Stored data entries

***

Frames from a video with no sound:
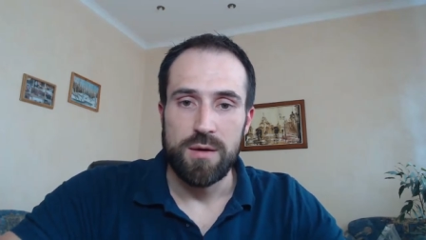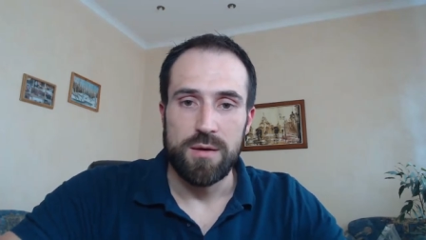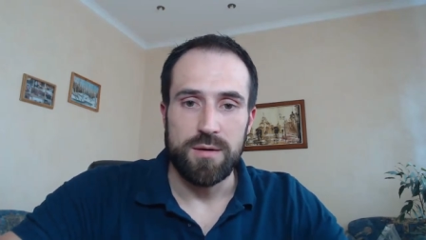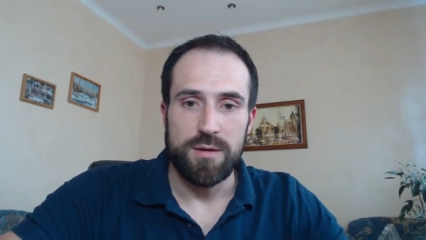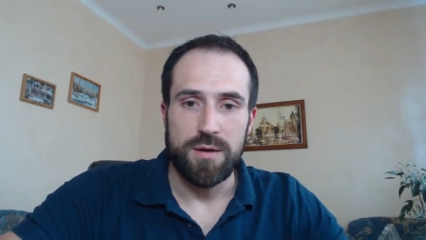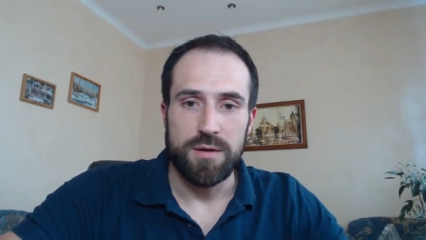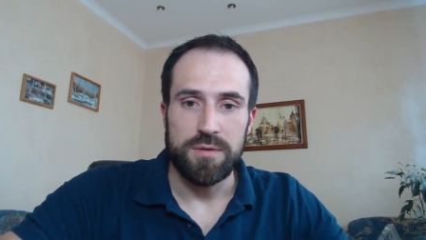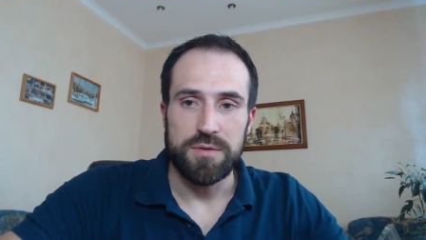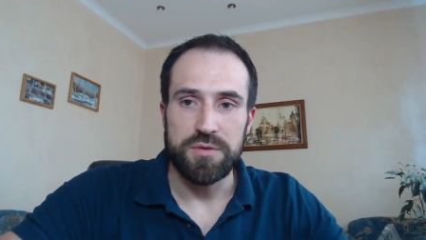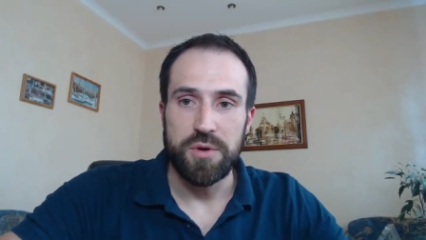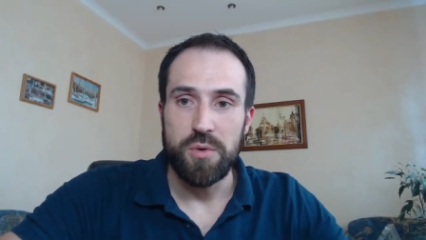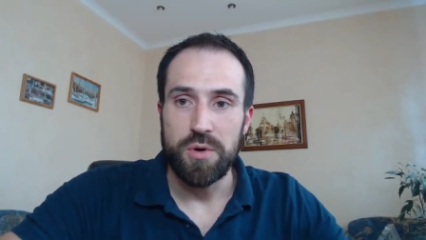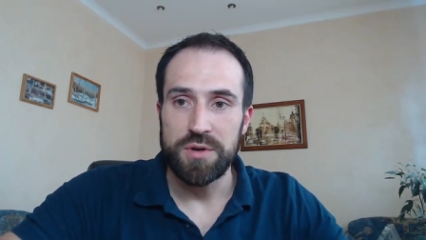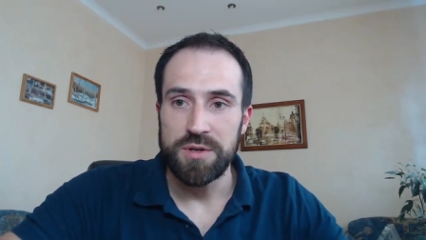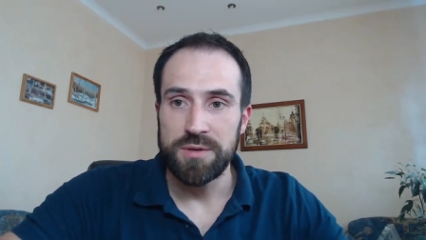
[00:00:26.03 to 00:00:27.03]
uh, in
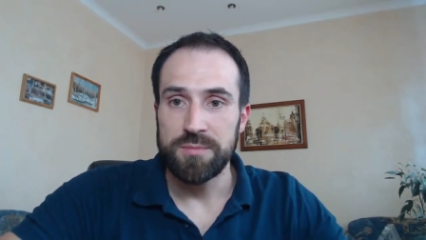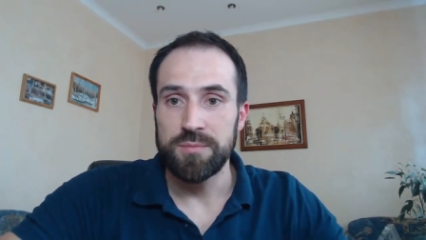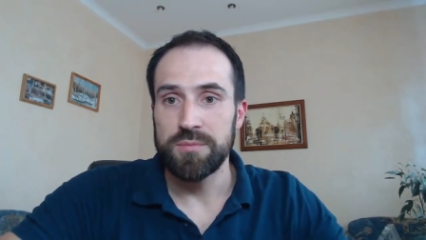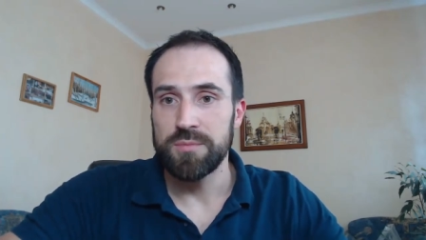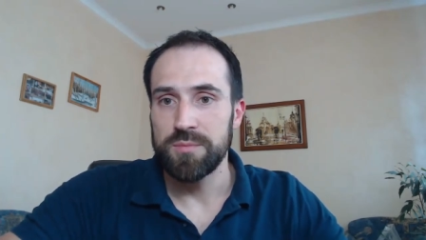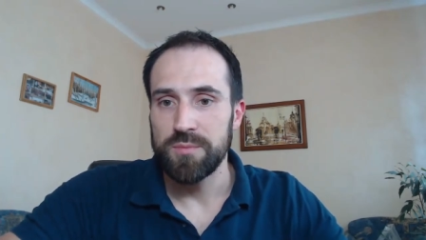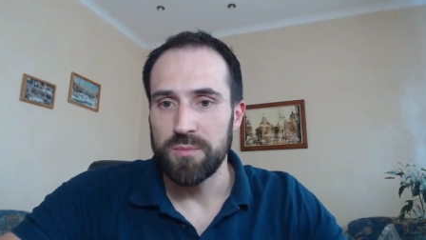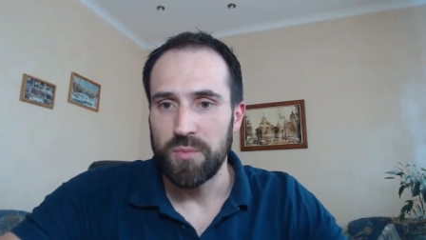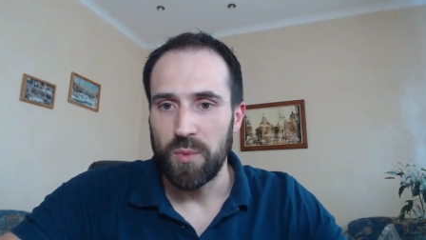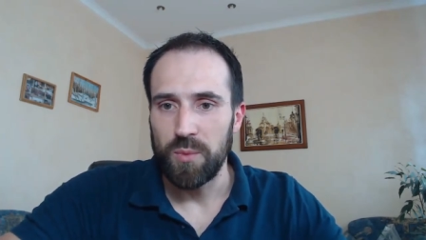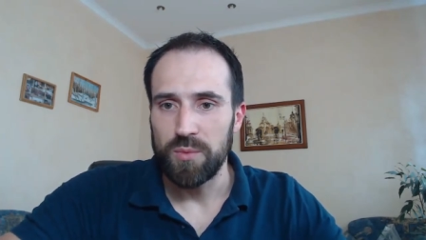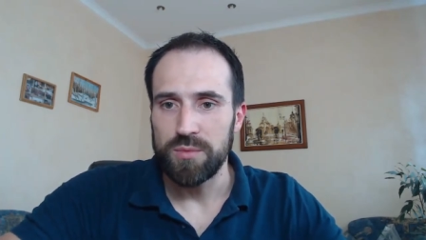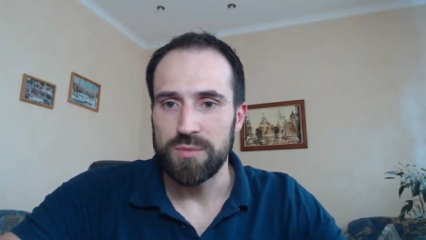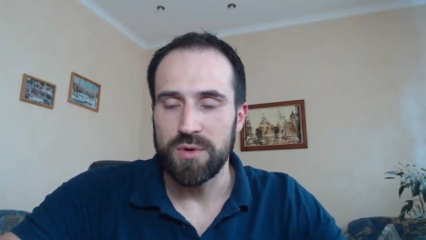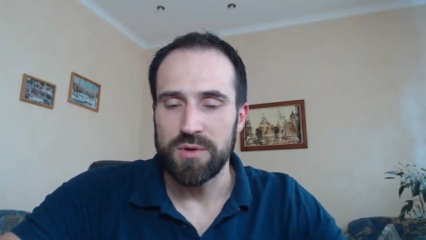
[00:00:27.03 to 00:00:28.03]
recording
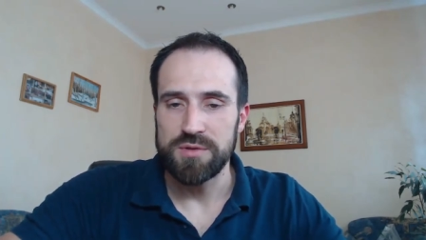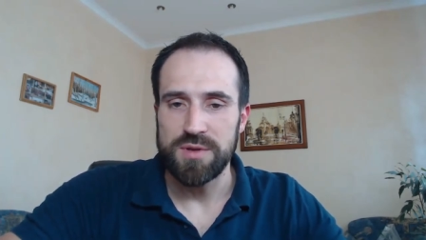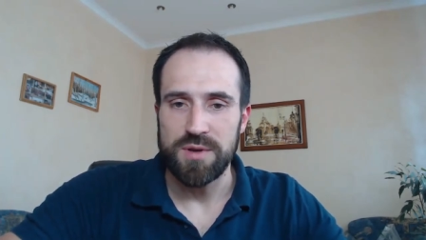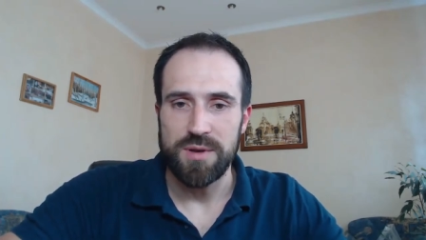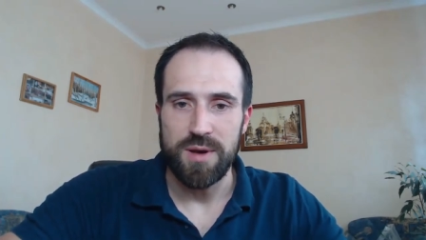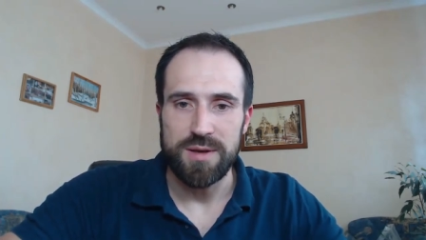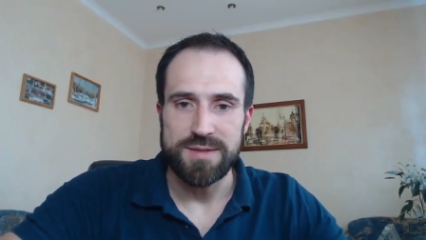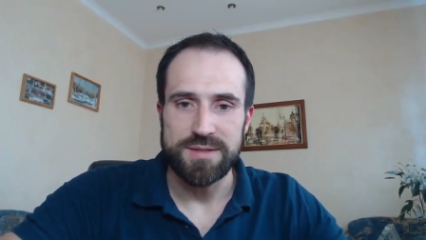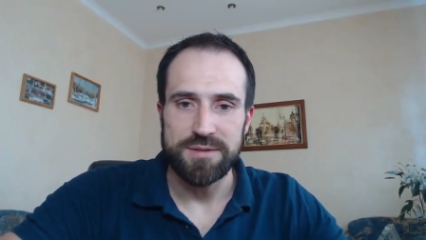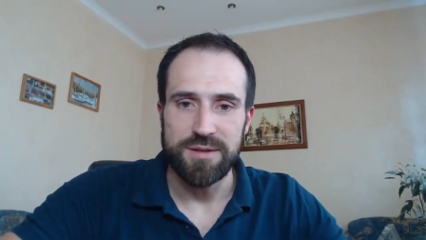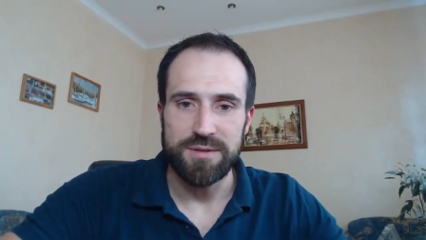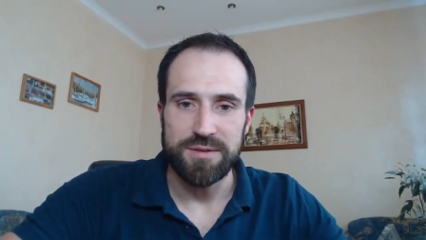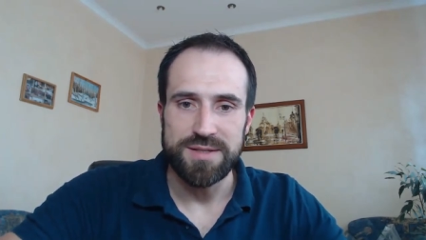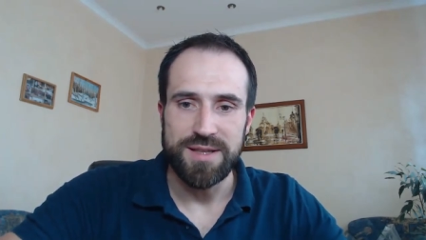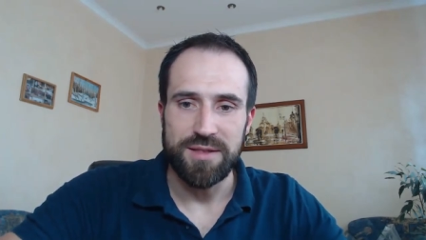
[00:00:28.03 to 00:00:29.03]
because I, I, still
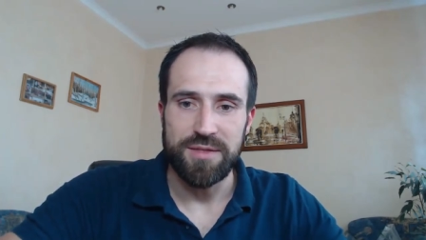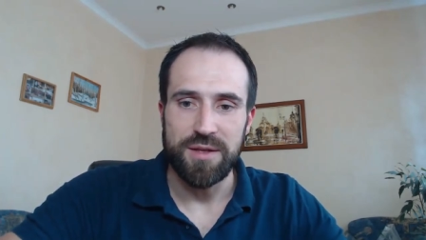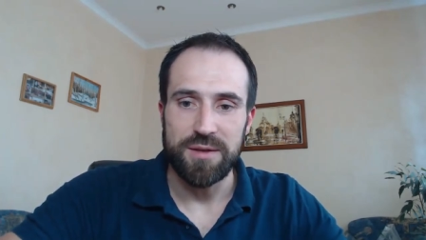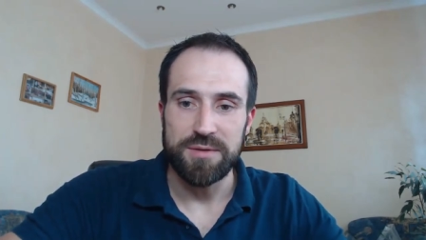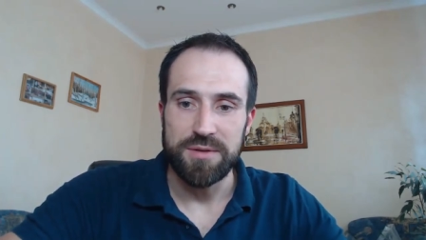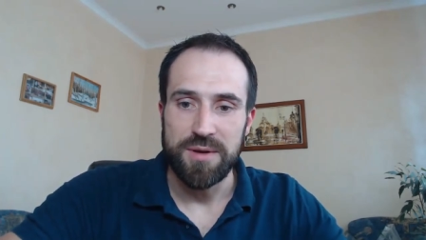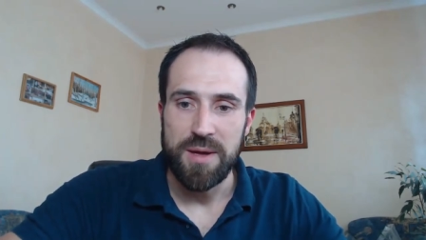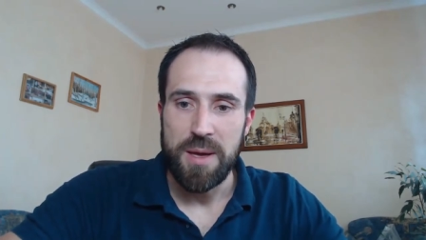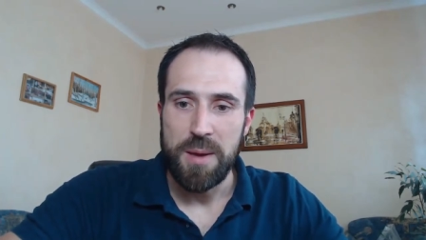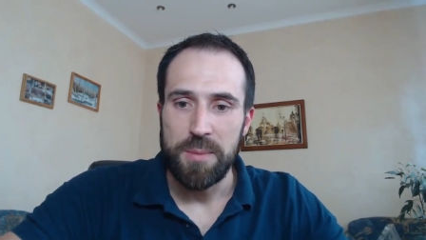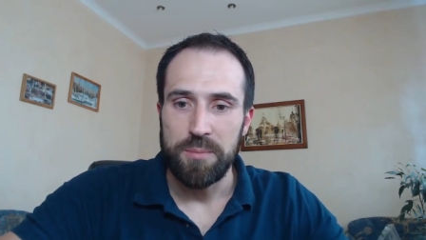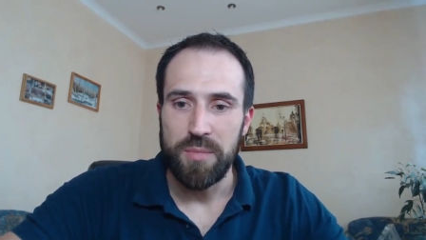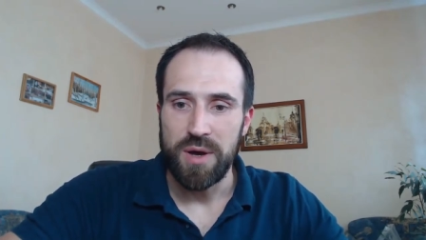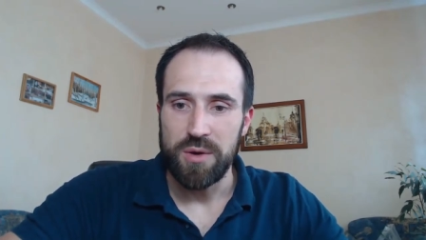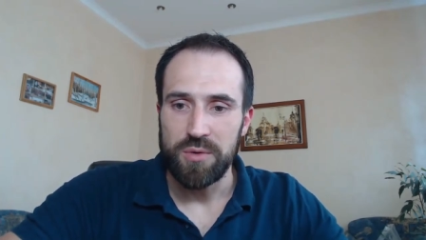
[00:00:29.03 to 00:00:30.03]
understand that
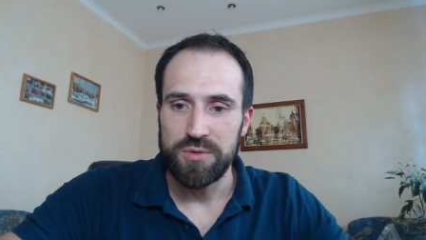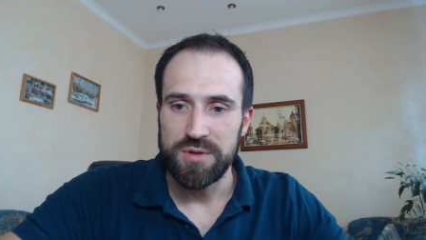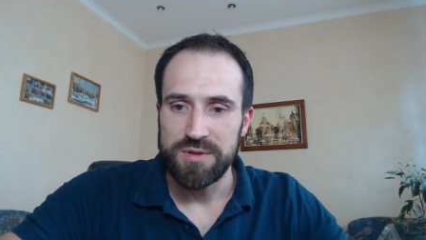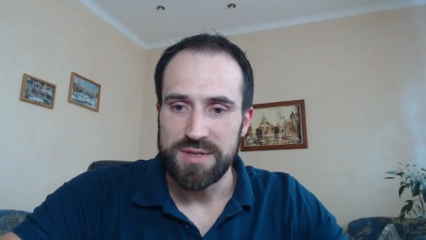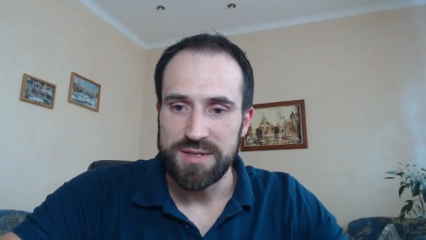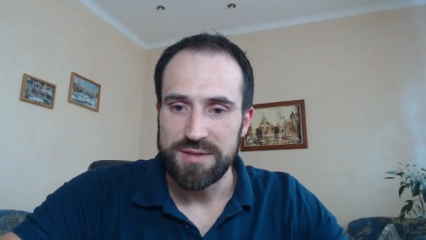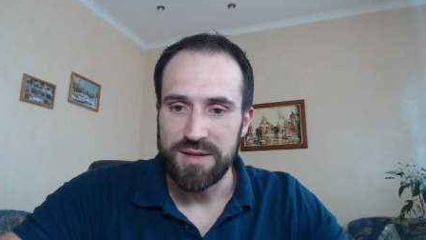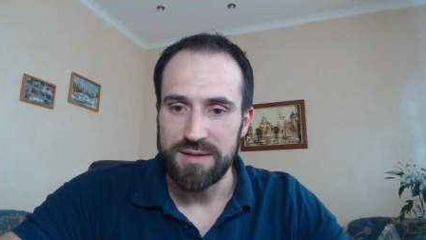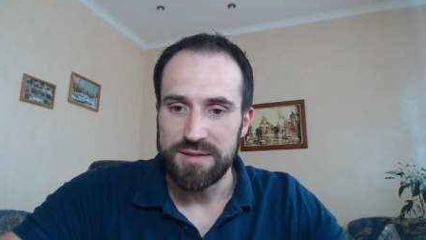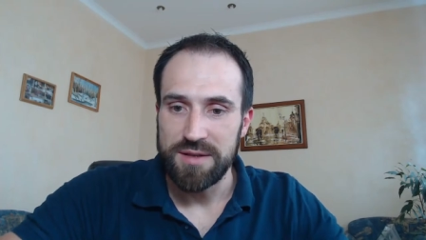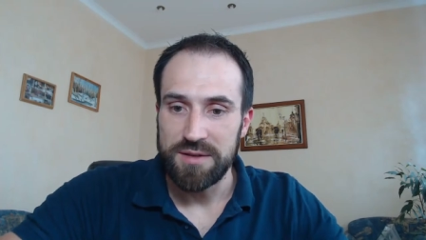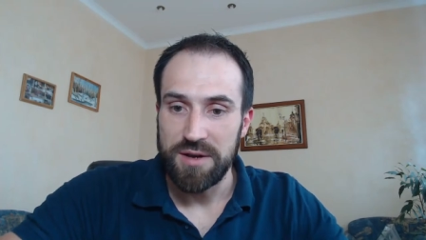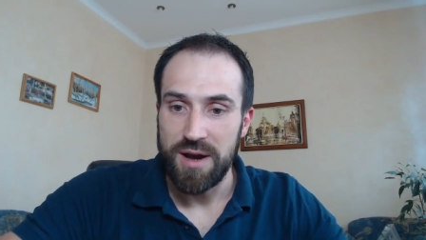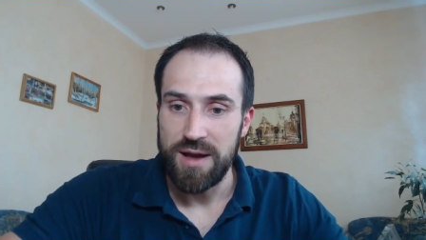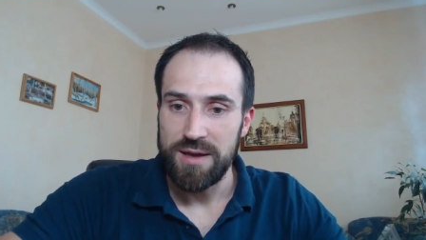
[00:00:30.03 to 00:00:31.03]
my audience is not that
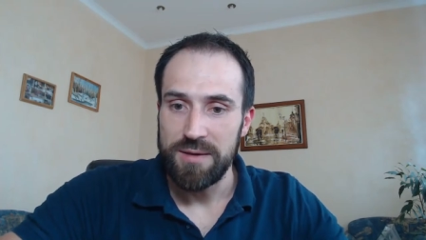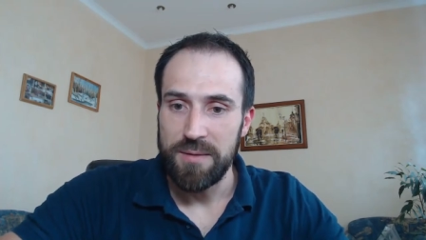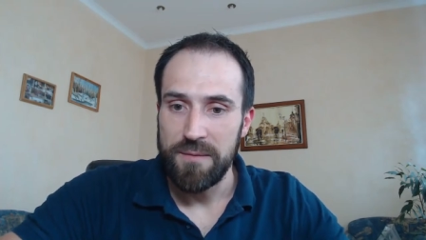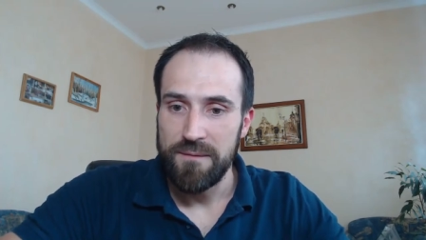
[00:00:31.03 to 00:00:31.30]
high,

***

* [Problem to solve]: In the copy, include every line of the records exactly and none of the images.

* [Response area]:
Frames from a video with no sound:
[00:00:26.03 to 00:00:27.03]
uh, in
[00:00:27.03 to 00:00:28.03]
recording
[00:00:28.03 to 00:00:29.03]
because I, I, still
[00:00:29.03 to 00:00:30.03]
understand that
[00:00:30.03 to 00:00:31.03]
my audience is not that
[00:00:31.03 to 00:00:31.30]
high,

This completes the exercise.